Buckle Up to protect your Children
Posted on 02/22/2010 at 02:31 pm by EC Moran Insurance Company
Viewed 5,968 times
Nationwide Crash Data
- Driver restraint use is the strongest predictor of child restraint use.
- A restrained driver is three times more likely to restrain a child.
Nationwide Observational Research
- When a driver is buckled, restraint use for children (birth to 15) is 87%
- When a driver is unbuckled, restraint use for children (birth to 15) is 24%
Seat Belts are the best protection in a car accident.
Failure to wear a seat belt contributes to more fatalities than any other single traffic safety-related behavior. 63% of people killed in accidents are not wearing seat belts. Wearing a seat belt use is still the single most effective thing we can do to save lives and reduce injuries on America's roadways.
Data suggests that education alone is not doing the job with young people, especially males ages 16 to 25 the age group least likely to buckle up. They simply do not believe they will be injured or killed. Yet they are the nation's highest-risk drivers, with more drunk driving, more speeding, and more crashes.
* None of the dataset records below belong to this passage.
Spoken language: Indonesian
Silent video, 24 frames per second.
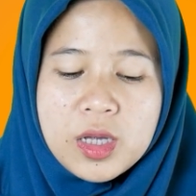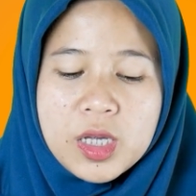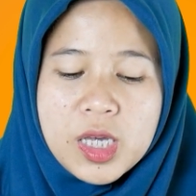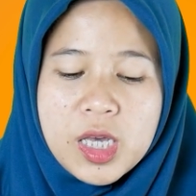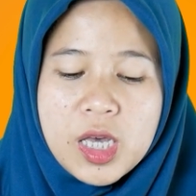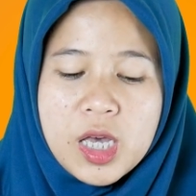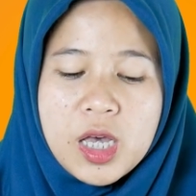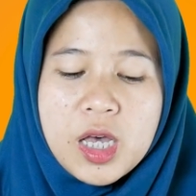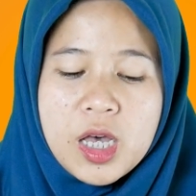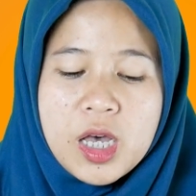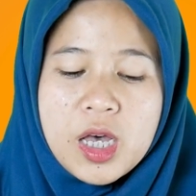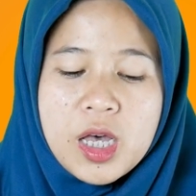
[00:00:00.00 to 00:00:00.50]

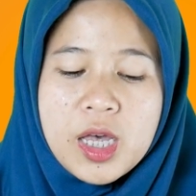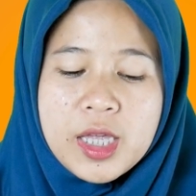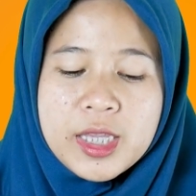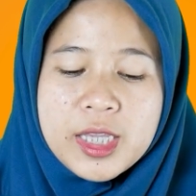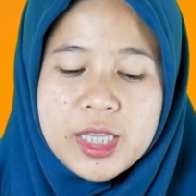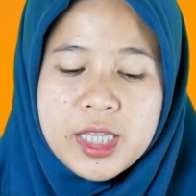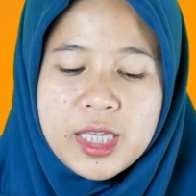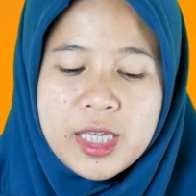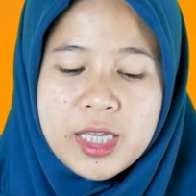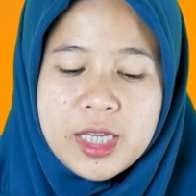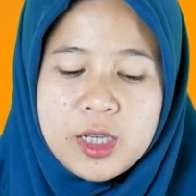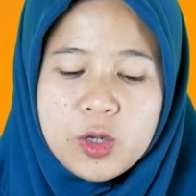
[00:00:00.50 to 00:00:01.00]

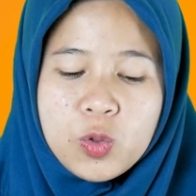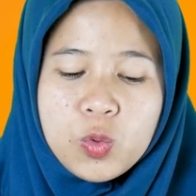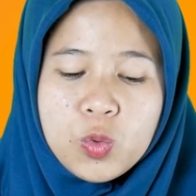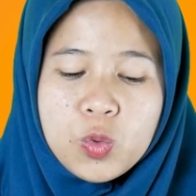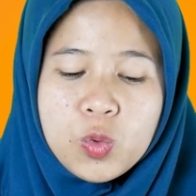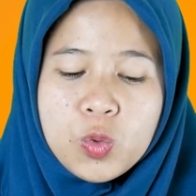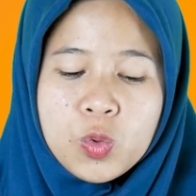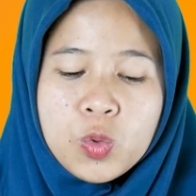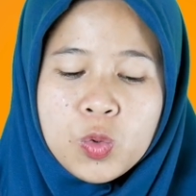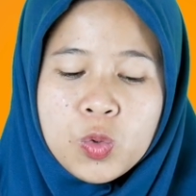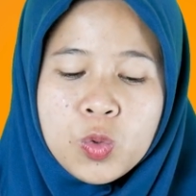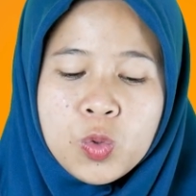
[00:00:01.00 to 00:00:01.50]

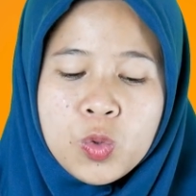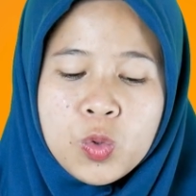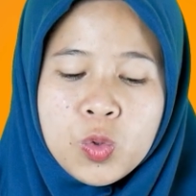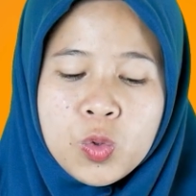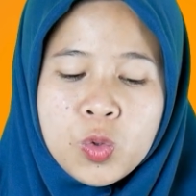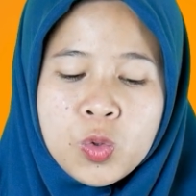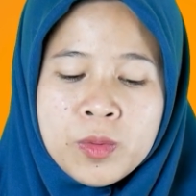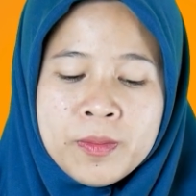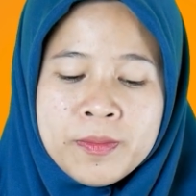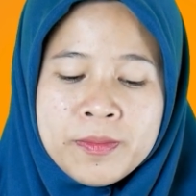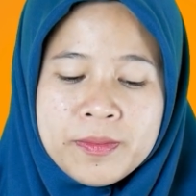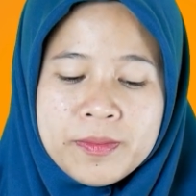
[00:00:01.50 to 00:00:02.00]

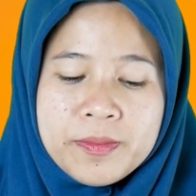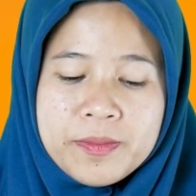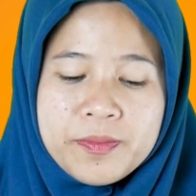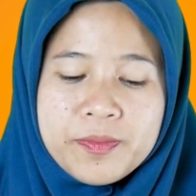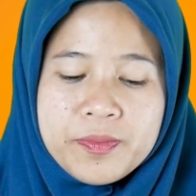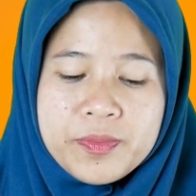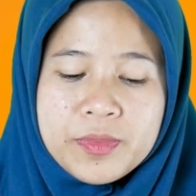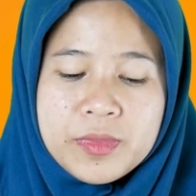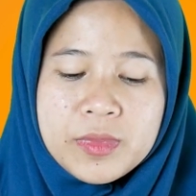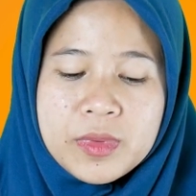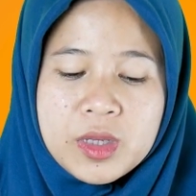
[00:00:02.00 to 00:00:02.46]
qatiluhum.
Neither education nor fear of injury or death is strong enough to motivate this tough-to-reach group.
Rather, it takes stronger seat belt laws and high visibility enforcement campaigns to get them to buckle up.
Seat belts are the most effective safety devices in vehicles today, estimated to save 9,500 lives each year. Yet only 68 percent of the motor vehicle occupants are buckled. In 1996, more than 60 percent of the occupants killed in fatal crashes were unrestrained.
If 90 percent of Americans buckle up, we will prevent more than 5,500 deaths and 132,000 injuries annually.
The cost of unbuckled drivers and passengers goes beyond those killed and the loss to their families. We all pay for those who don't buckle up in higher taxes, higher health care and higher insurance costs.
On average, inpatient hospital care costs for an unbelted crash victim are 50 percent higher than those for a belted crash victim. Society bears 85 percent of those costs, not the individuals involved. Every American pays about $580 a year toward the cost of crashes. If everyone buckled up, this figure would drop significantly.
By reaching the goal of 90 percent seat belt use, and 25 percent reduction in child fatalities, we will save $8.8 billion annually.